What is needed => Write out again, word for word, the lines below from the line that holds "[16:15.00-16:16.04]" through the line that holds "Word for word: you", omitting pictures.

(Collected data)
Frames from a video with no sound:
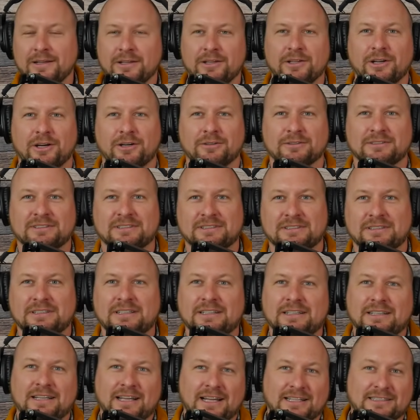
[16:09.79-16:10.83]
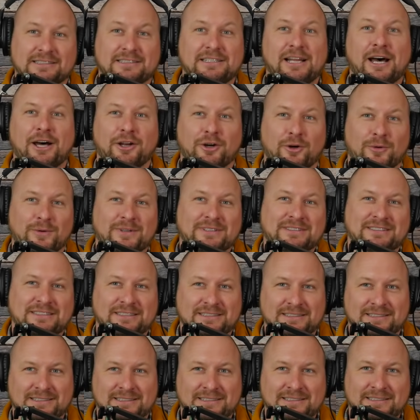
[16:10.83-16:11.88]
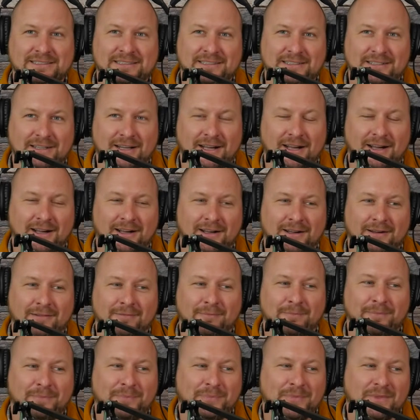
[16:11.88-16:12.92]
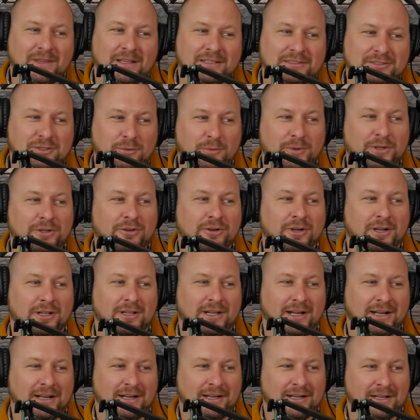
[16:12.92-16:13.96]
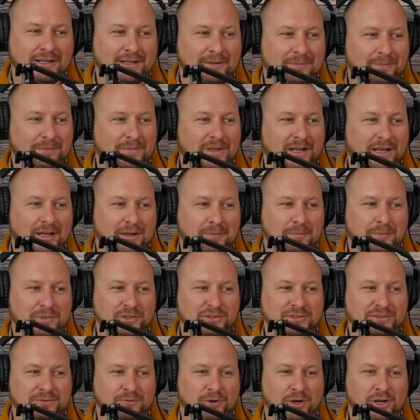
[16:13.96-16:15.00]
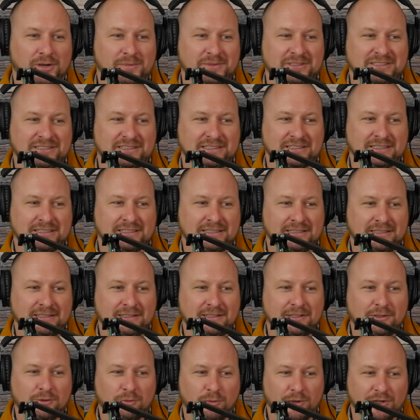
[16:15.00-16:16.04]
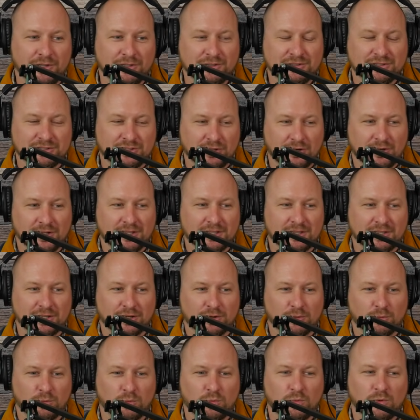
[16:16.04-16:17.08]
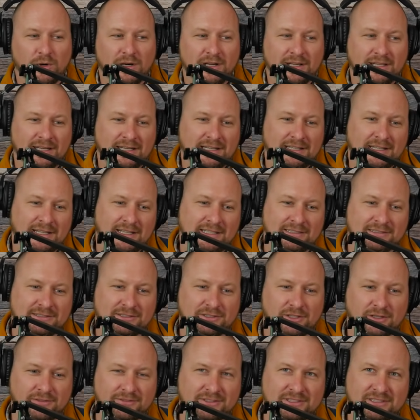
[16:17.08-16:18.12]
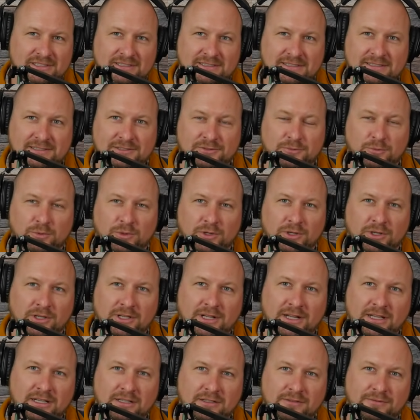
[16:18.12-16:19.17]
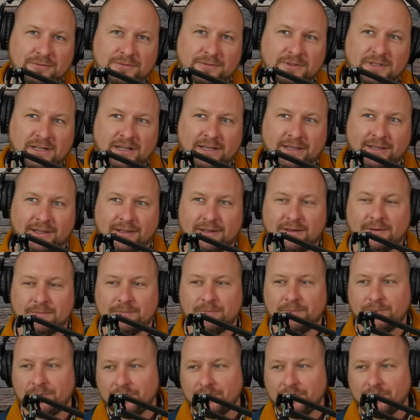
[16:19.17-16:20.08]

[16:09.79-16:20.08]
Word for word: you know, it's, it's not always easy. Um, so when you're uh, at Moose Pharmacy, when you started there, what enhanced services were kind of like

...

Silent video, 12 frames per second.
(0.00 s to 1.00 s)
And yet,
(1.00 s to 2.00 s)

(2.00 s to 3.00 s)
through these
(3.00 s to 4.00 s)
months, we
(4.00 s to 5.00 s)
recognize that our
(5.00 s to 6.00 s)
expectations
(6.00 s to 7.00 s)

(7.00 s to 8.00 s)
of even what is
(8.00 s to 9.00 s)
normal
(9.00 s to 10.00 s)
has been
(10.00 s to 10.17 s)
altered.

Answer to this task =>
[16:15.00-16:16.04]
[16:16.04-16:17.08]
[16:17.08-16:18.12]
[16:18.12-16:19.17]
[16:19.17-16:20.08]

[16:09.79-16:20.08]
Word for word: you know, it's, it's not always easy. Um, so when you're uh, at Moose Pharmacy, when you started there, what enhanced services were kind of like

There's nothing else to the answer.